TASK DESCRIPTION » Exactly the lines below from the one with "(0.00 s to 1.00 s)" up to and including the one with "Transcript: that you" make up the answer, with nothing else added.

++++++++

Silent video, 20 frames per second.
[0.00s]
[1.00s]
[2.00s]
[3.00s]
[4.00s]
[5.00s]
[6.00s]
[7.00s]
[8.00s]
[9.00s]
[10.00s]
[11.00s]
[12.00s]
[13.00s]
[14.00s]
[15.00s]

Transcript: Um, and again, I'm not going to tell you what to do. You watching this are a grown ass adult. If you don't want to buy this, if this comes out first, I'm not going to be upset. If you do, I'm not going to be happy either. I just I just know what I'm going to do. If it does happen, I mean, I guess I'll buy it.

++++++++

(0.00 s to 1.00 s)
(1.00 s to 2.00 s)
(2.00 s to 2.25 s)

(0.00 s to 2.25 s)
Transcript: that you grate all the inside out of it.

++++++++

EXERCISE SOLUTION »
(0.00 s to 1.00 s)
(1.00 s to 2.00 s)
(2.00 s to 2.25 s)

(0.00 s to 2.25 s)
Transcript: that you grate all the inside out of it.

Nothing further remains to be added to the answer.